Trying to tackle this feature shows how much effort is put in video games try to blend people walking up and down some sort of incline to make it seem real.
At first I tried to solve this by grabbing the closes vertex then taking the average of the neighbors which isn’t very accurate but it demonstrates the purpose of this assignment.
Then I attempted to change it to a spin off of linear Interpolation at a specific point. I measured the hypotenuse from the 4 corners and took a percentage of that to the height. But I was having problems when putting all the numbers together because they contained weighted averages.
My latest attempt was to throw out hypotenuse and just measure the containing area of each corner to the height which gave me a closer approximation. For instance if my (x,y) was (33.56, 20.45), then xDouble = .56 and yDouble = .45. Then depending which corner, decimal or 1-decimal, I would use these values and multiply them with a corner and then add the 4 corner contribution float values together for my new camera height.

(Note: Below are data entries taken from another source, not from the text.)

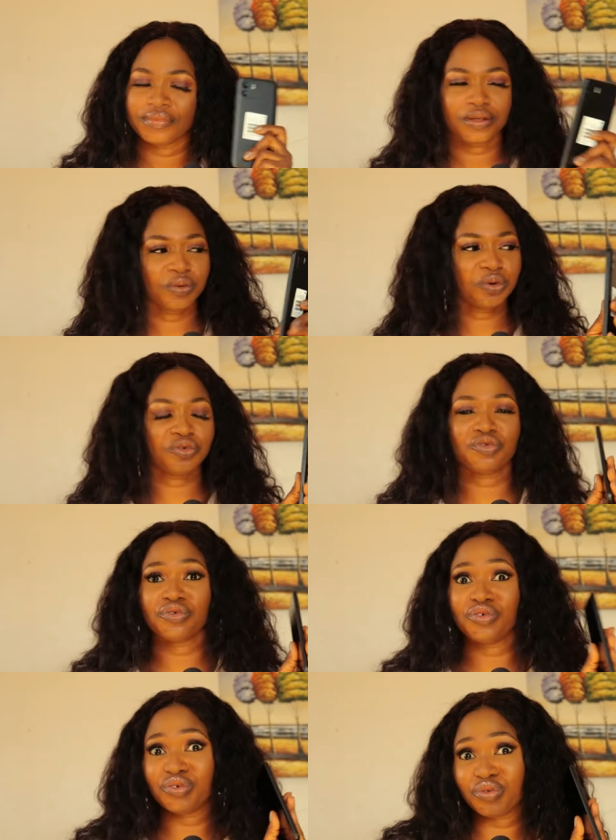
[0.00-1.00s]
You want to
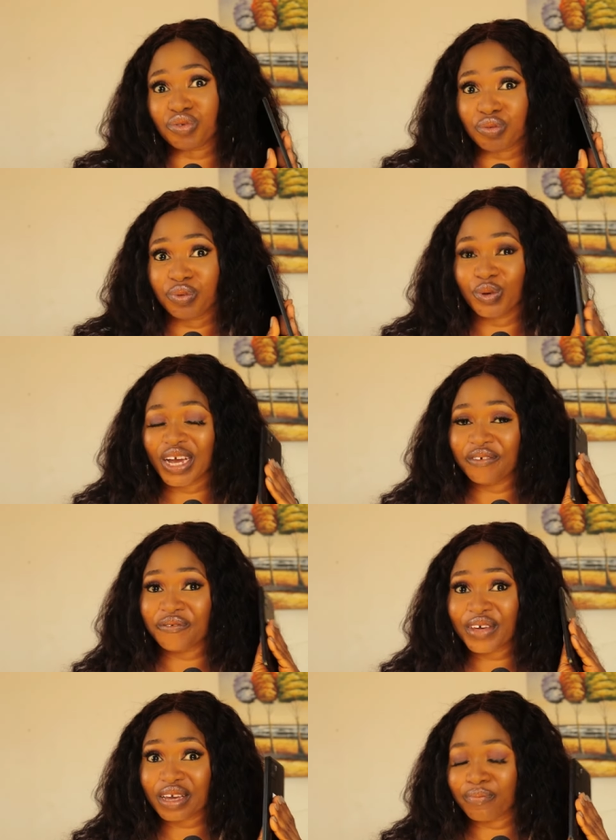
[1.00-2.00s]
do YouTube, you are a
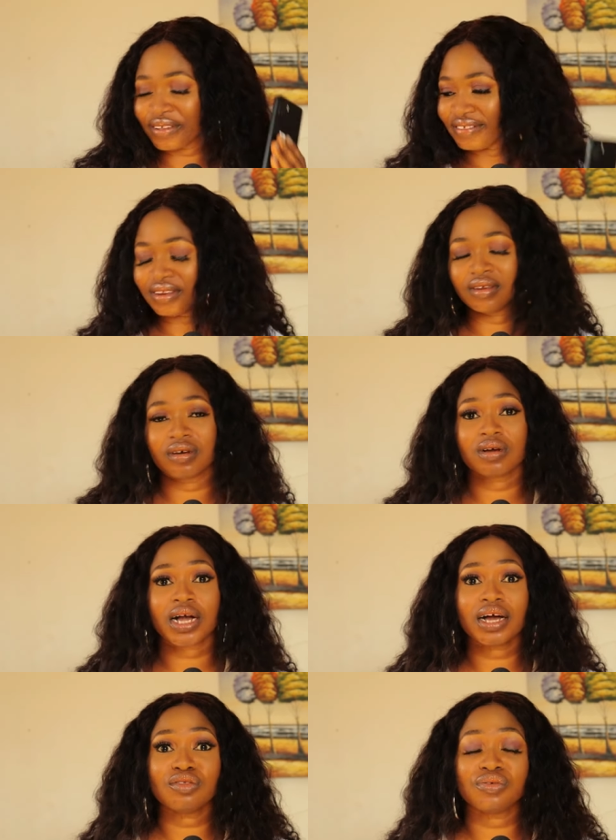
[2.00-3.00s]
fake person.
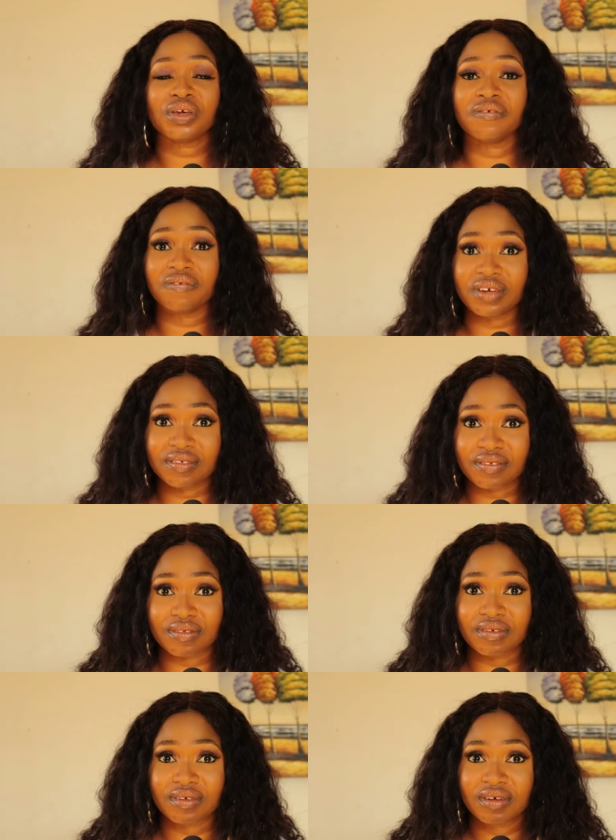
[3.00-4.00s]
Can't you
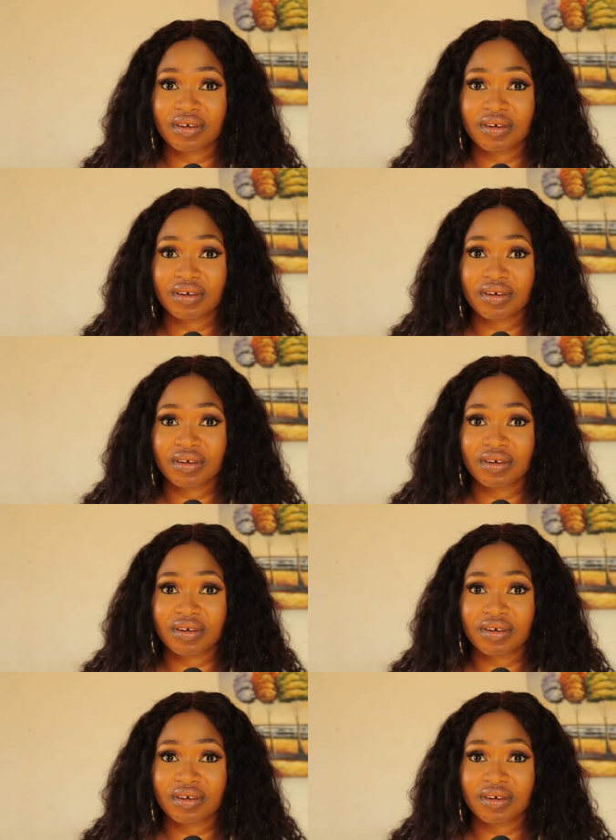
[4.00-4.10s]
invest?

Here are some examples along with some detail pictures.
2nd picture: middle row represents contributions from corners, topleft, topright, botleft, botright respectively. Last row represents cameras previous y position then moved to terrainY value.
Here is another picture.
Notice how every change in either x or z changes camera’s height which at some times is nice and fluid and other times it is very jagged. So I’m curious how you can make it near-perfect camera transitions.
Resources to accomplish this Feature: Chris and a couple peers, I also used the c++ book, that he gave out in 330, to double check if I was crazy or not, finding an error if outputs were the result of me accessing wrong locations or if it was an arithmetic error in my algorithm.